State grant will finance study of streams' health

County will use results to direct action needed

October 12, 2001|By Mary Gail Hare | Mary Gail Hare,SUN STAFF

Carroll County has secured a $40,000 state grant to help assess the health of streams in the Liberty Reservoir watershed, an area that covers nearly half the county and includes five of its planned growth areas.

The work will help in restoration efforts along the streams that eventually empty into the reservoir, the supply of drinking water for nearly 2 million people in the metropolitan area.

"We can educate ourselves to what the physical conditions of the streams are and use that information in the decision-making process," said James E. Slater Jr., Carroll's environmental compliance specialist. "We can identify places where we can do restoration efforts and gain understanding of what we have on the ground."

Once the initial assessment is complete, Carroll can decide what, if any, areas need immediate attention.

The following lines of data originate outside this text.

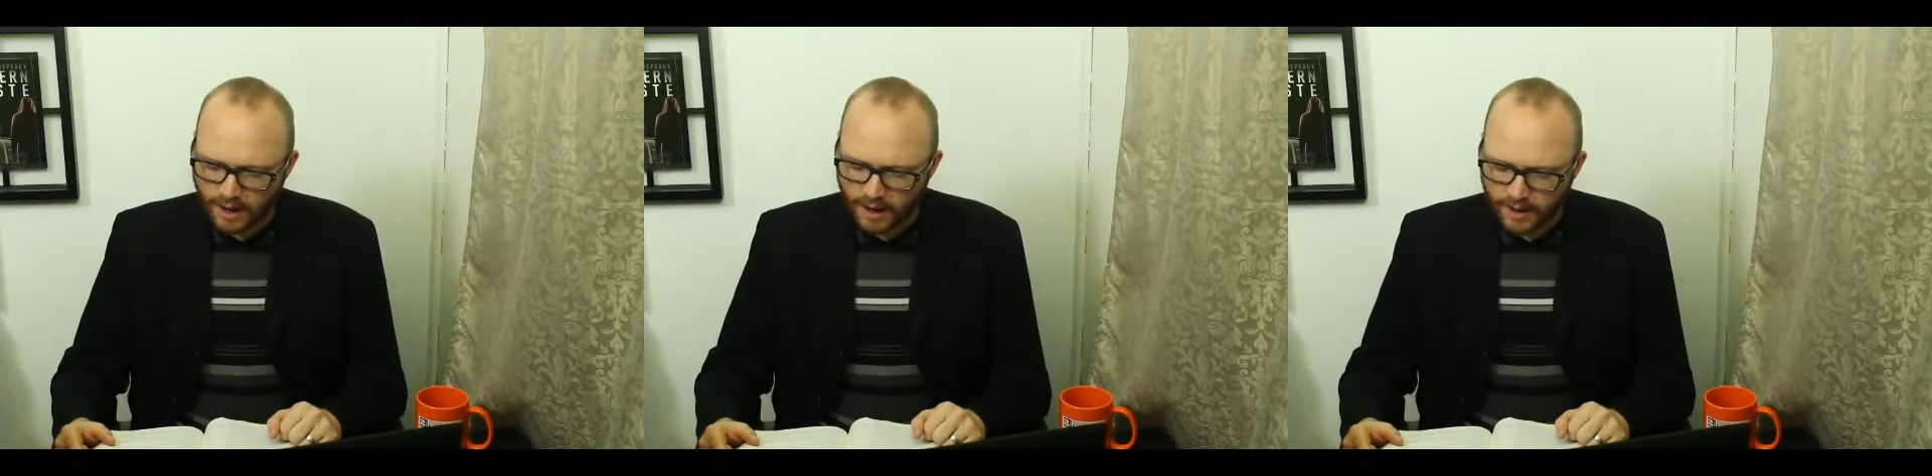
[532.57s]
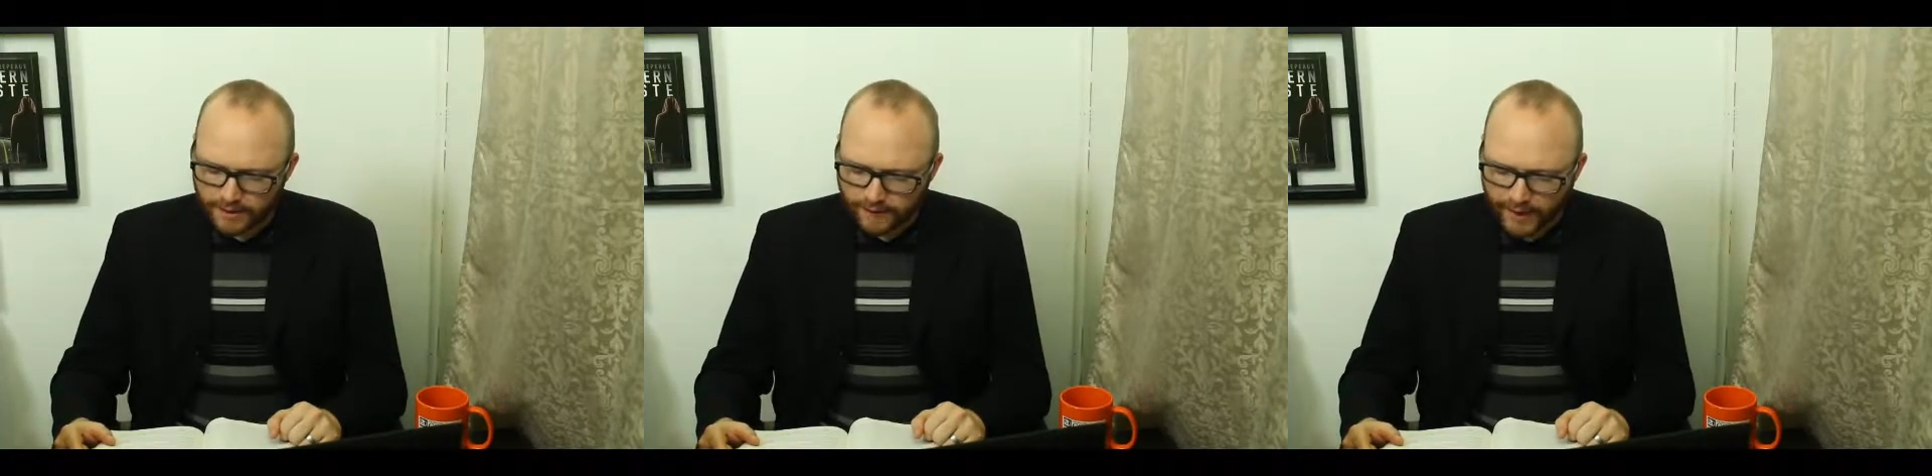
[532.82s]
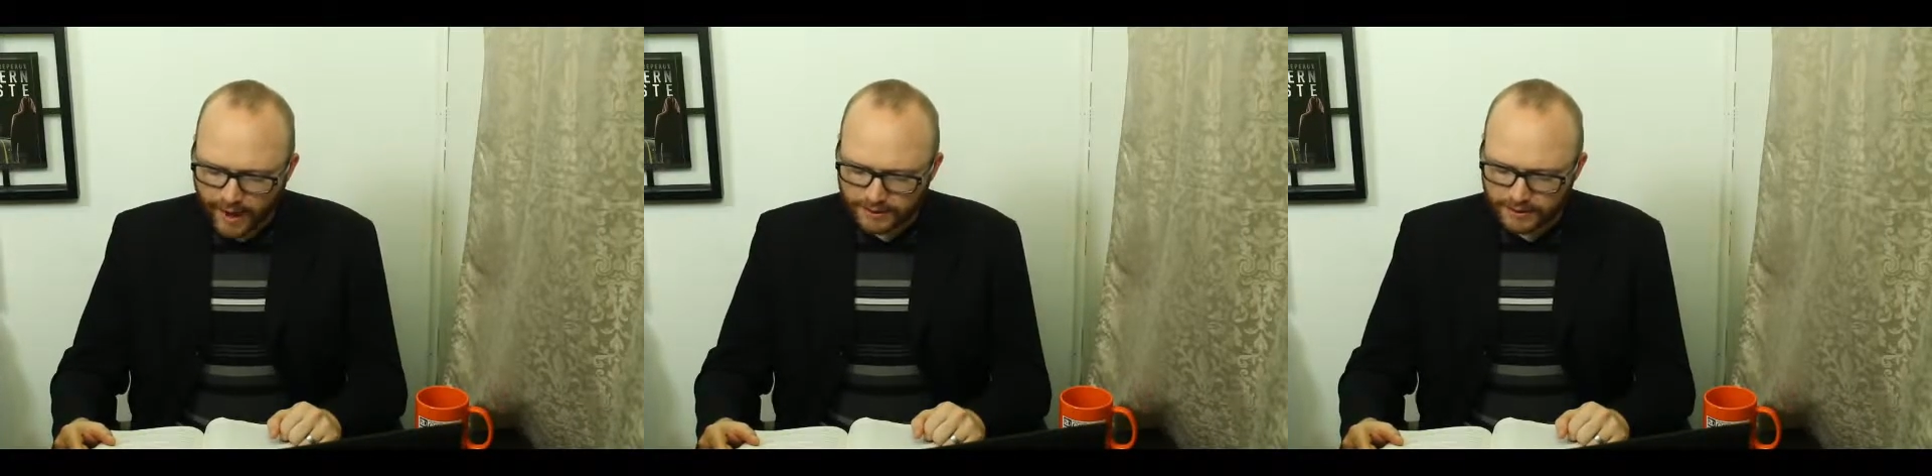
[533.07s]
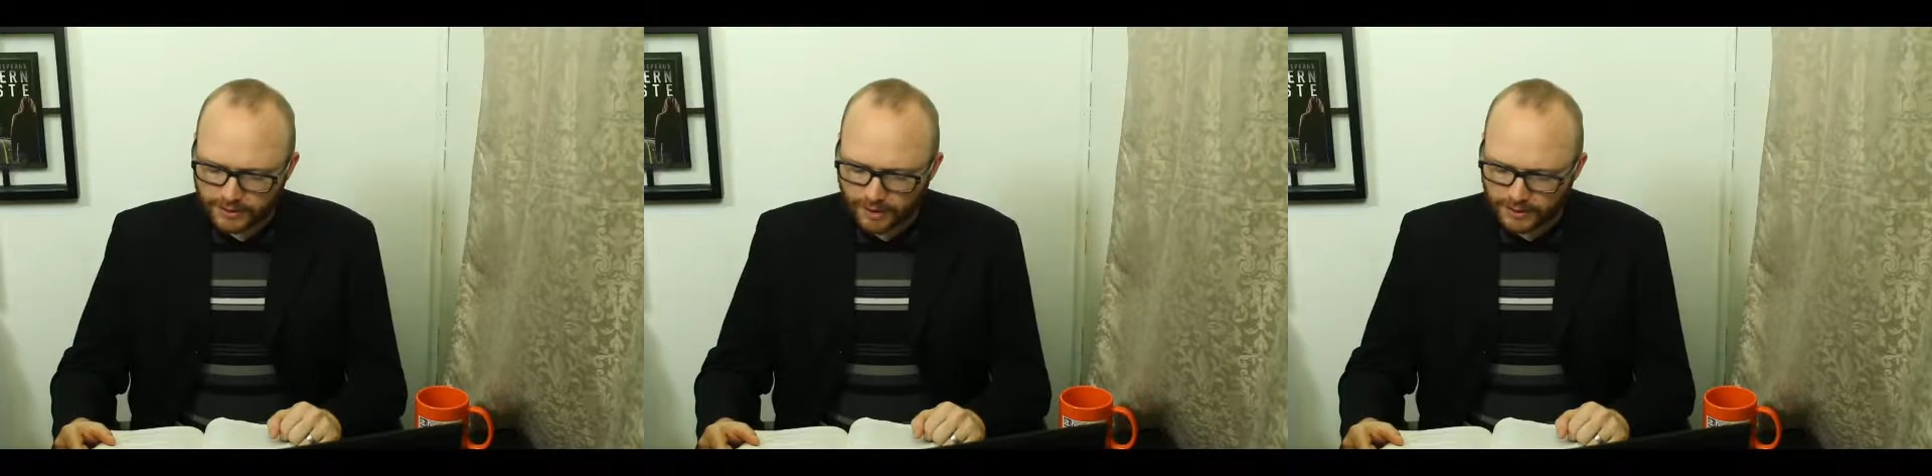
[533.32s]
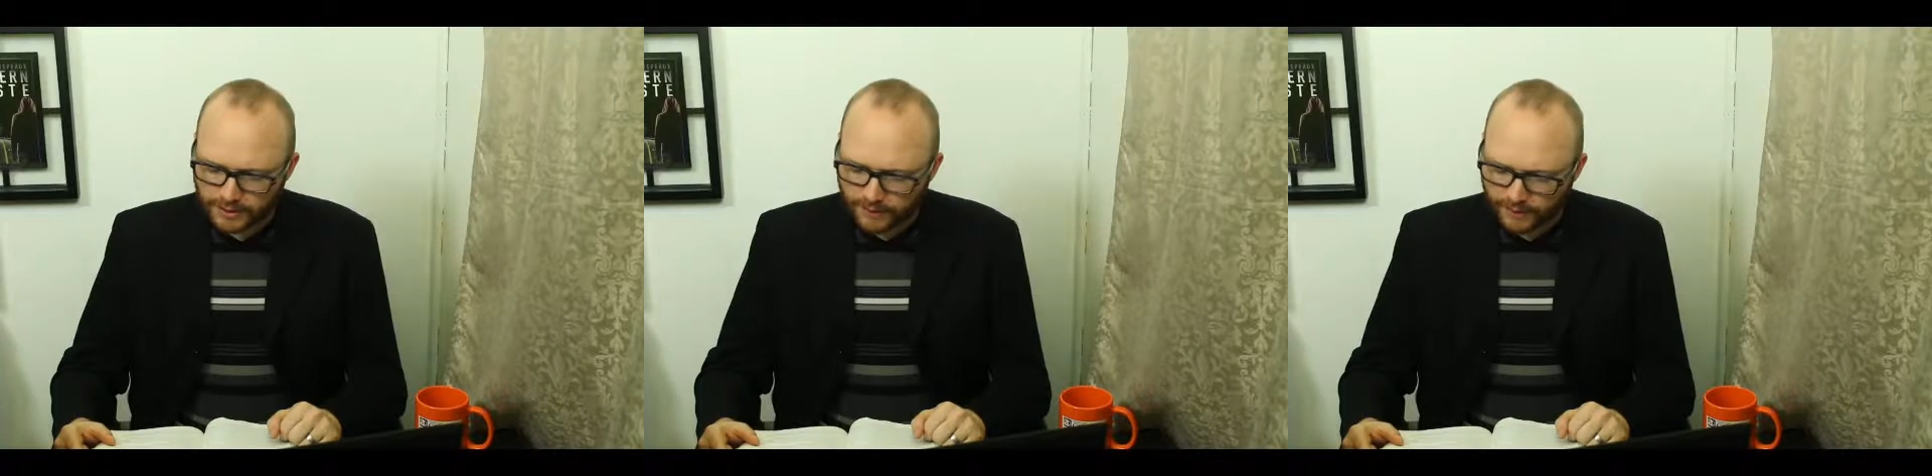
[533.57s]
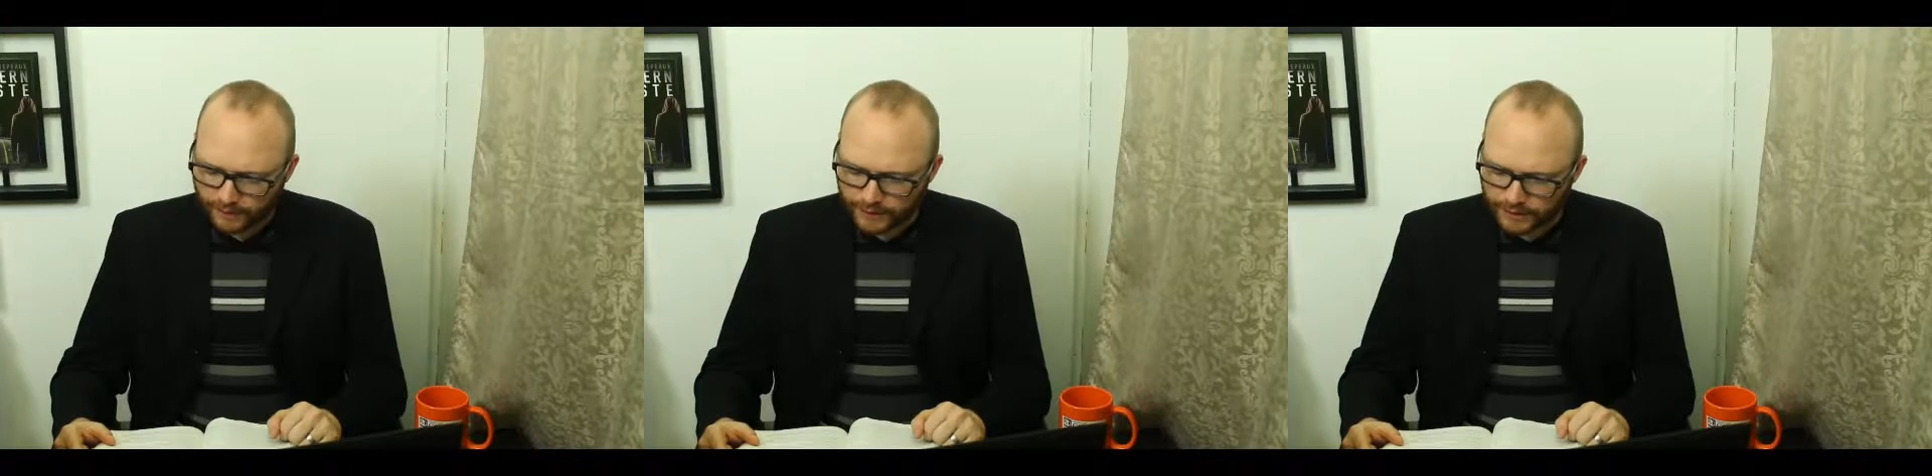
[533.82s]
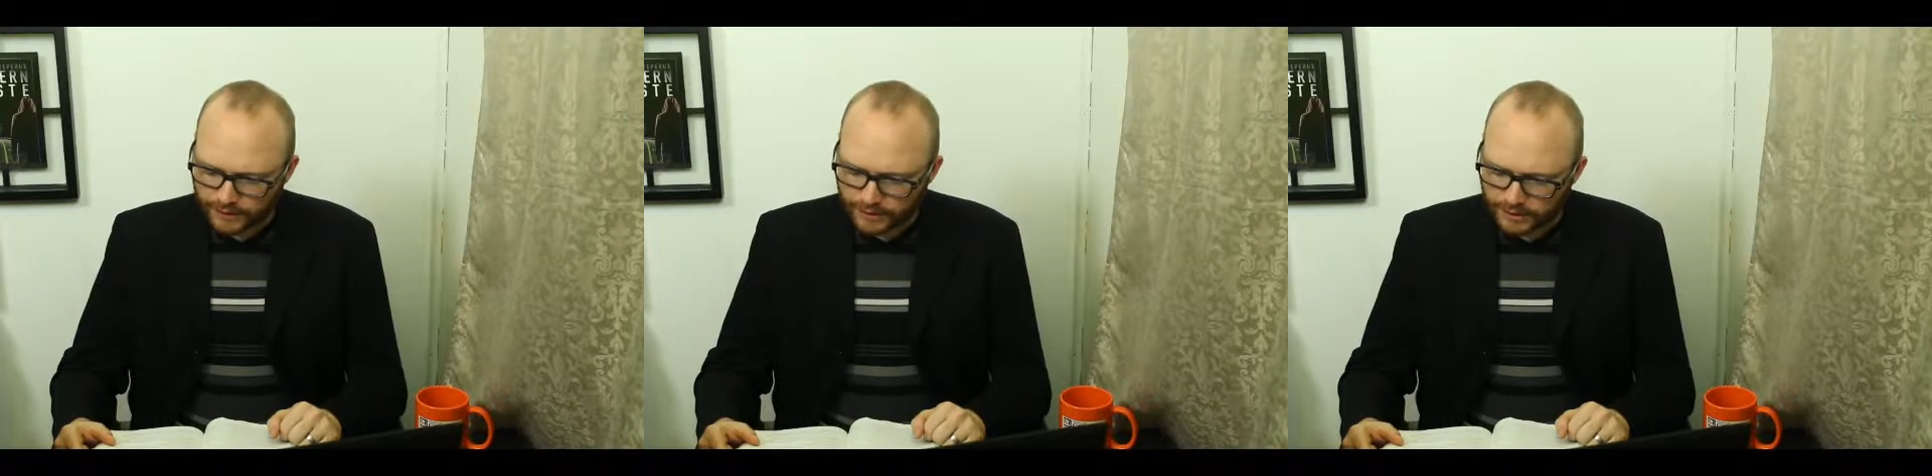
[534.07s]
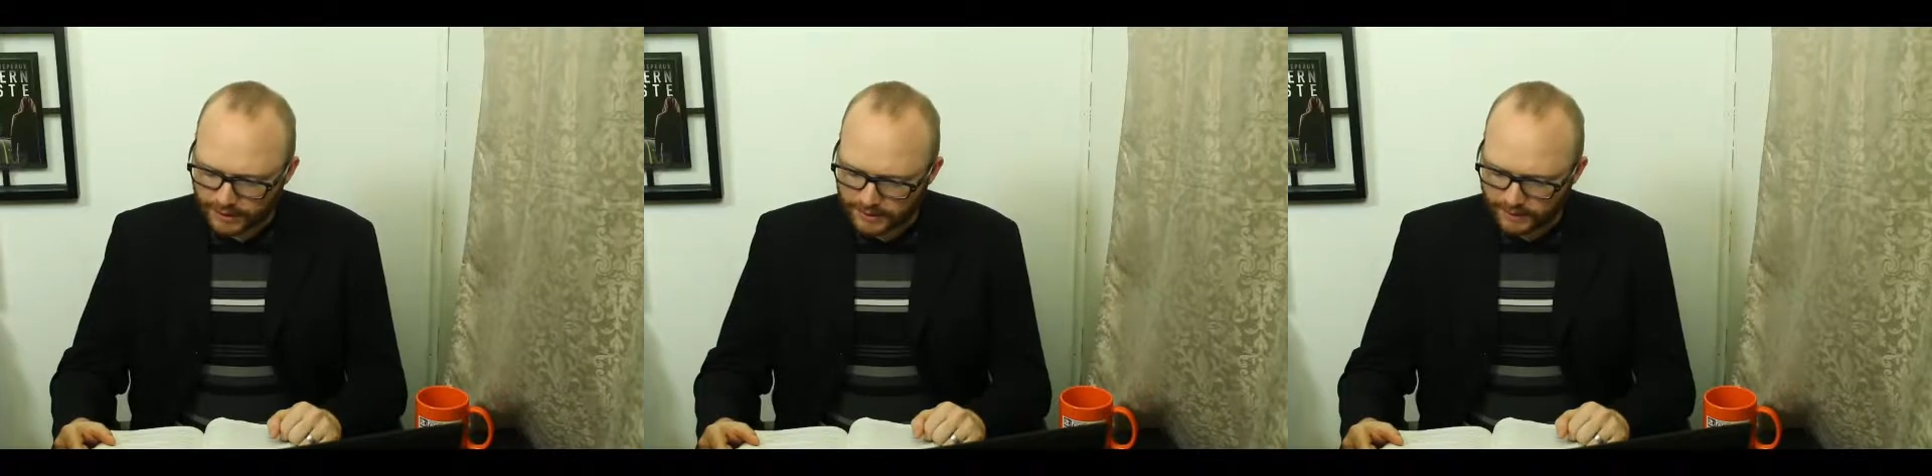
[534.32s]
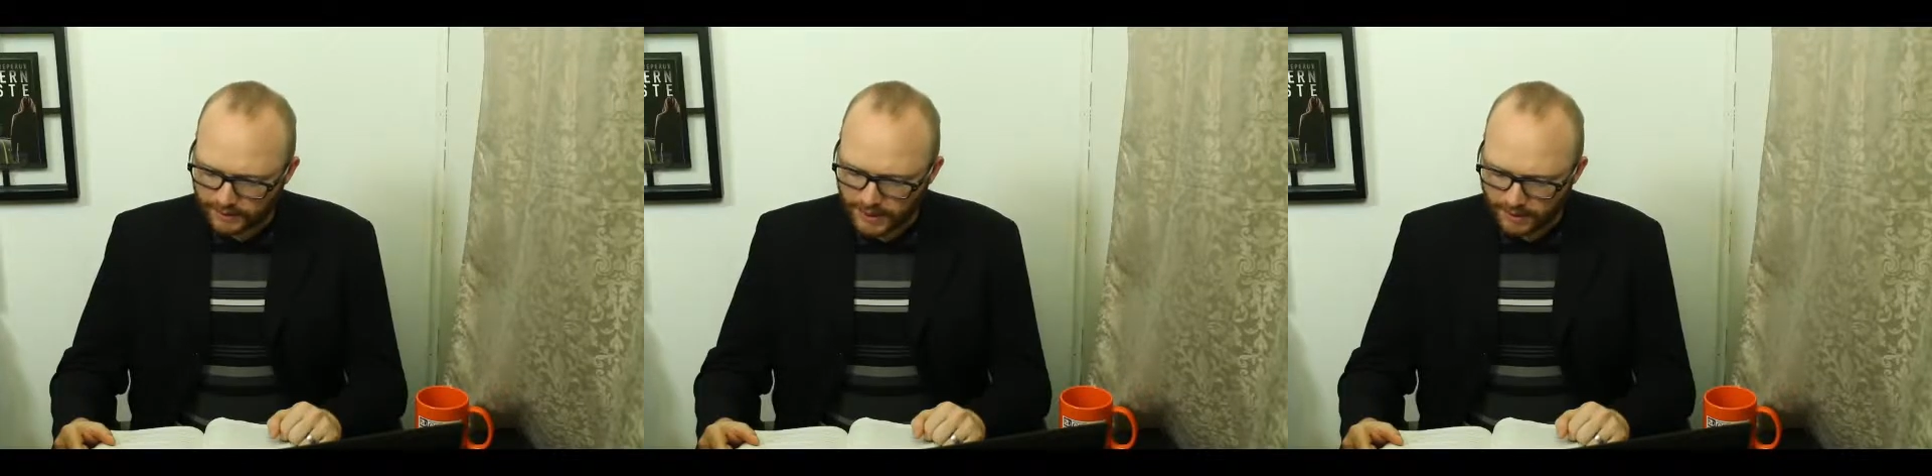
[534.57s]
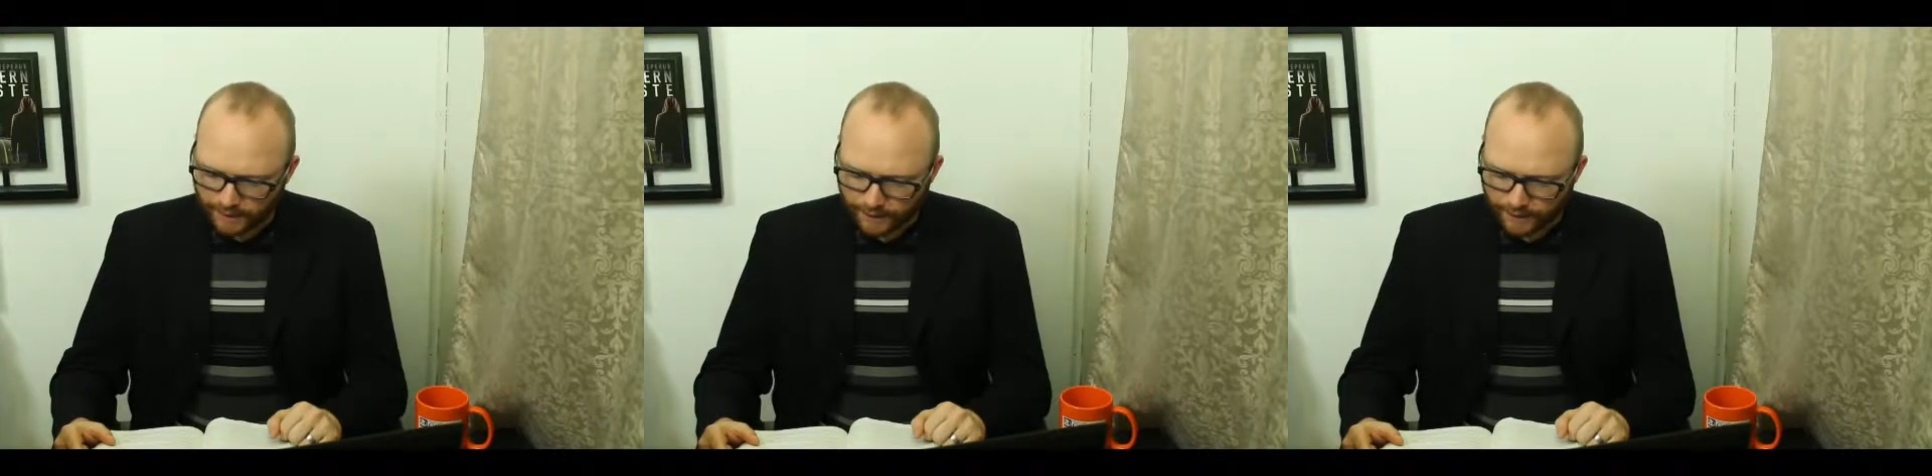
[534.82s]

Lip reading: Other factors should also influence your selection of a topic.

Commissioner Julia Walsh Gouge said yesterday that the effort will improve Carroll's chances in competing for federal restoration funds.

Workers will walk along the streams and map spots where erosion seems to be taking hold.

"We will be mapping for severity and fixability of problems," said Steve Nelson, water resources specialist. "This assessment will give us a really good idea of what is out there and how to address it."

Commissioner Robin Bartlett Frazier said she would like "to map whatever areas we can and see if there are actions we can take."

The grant also could pay the salary of a new employee to collect and coordinate information, said Tom Devilbiss, Carroll's hydrogeologist.

"This is a real opportunity to see what is out there," said Devilbiss. "We may find that our watershed is really in excellent shape."

In other business at their meeting yesterday, the commissioners said they will not use county money to complete construction of Ridgemont Drive in Finksburg.

"The developer should put that road in," said Gouge. "The developer has made his money and built houses before in this area."

Safety concerns had prompted the county planning department to request the $25,000 needed to close a 300-foot gap in the road. The missing segment forces residents at the southern end of Ridgemont Drive to take a circuitous 1.5-mile route through an adjoining neighborhood to leave the development - the same route emergency vehicles would take to reach them.

No homes have been built in the Ridgemont Estates subdivision since 1986. The development was planned for about 60 homes in 1976 with the final phase a 2.5-acre parcel that was slated for three homes. Ordinances in effect today would have forced the developer to complete the road regardless of lots not used.

Recent Health Department tests showed that parcel can support only one residence.

"The developer will get a lot of money for this property and could afford to build the road," said Gouge. "If he wants to build the house, he has to build the road."

The county might consider the project with a guarantee of reimbursement for the road costs from the developer, said Commissioner Donald I. Dell. He has asked the county attorney to draft an ordinance that would allow forward funding of such projects.

"I want an ordinance that says we will fully fund streets to complete a development as long as we are reimbursed," said Dell.

Also yesterday, the commissioners accepted $96,000 in state grants to add employees at the Sheriff's Department and the state's attorney's office to combat domestic violence. A $39,000 grant will help pay for an additional prosecutor who will focus on drug offenders.

Sun staff writer Childs Walker contributed to this article.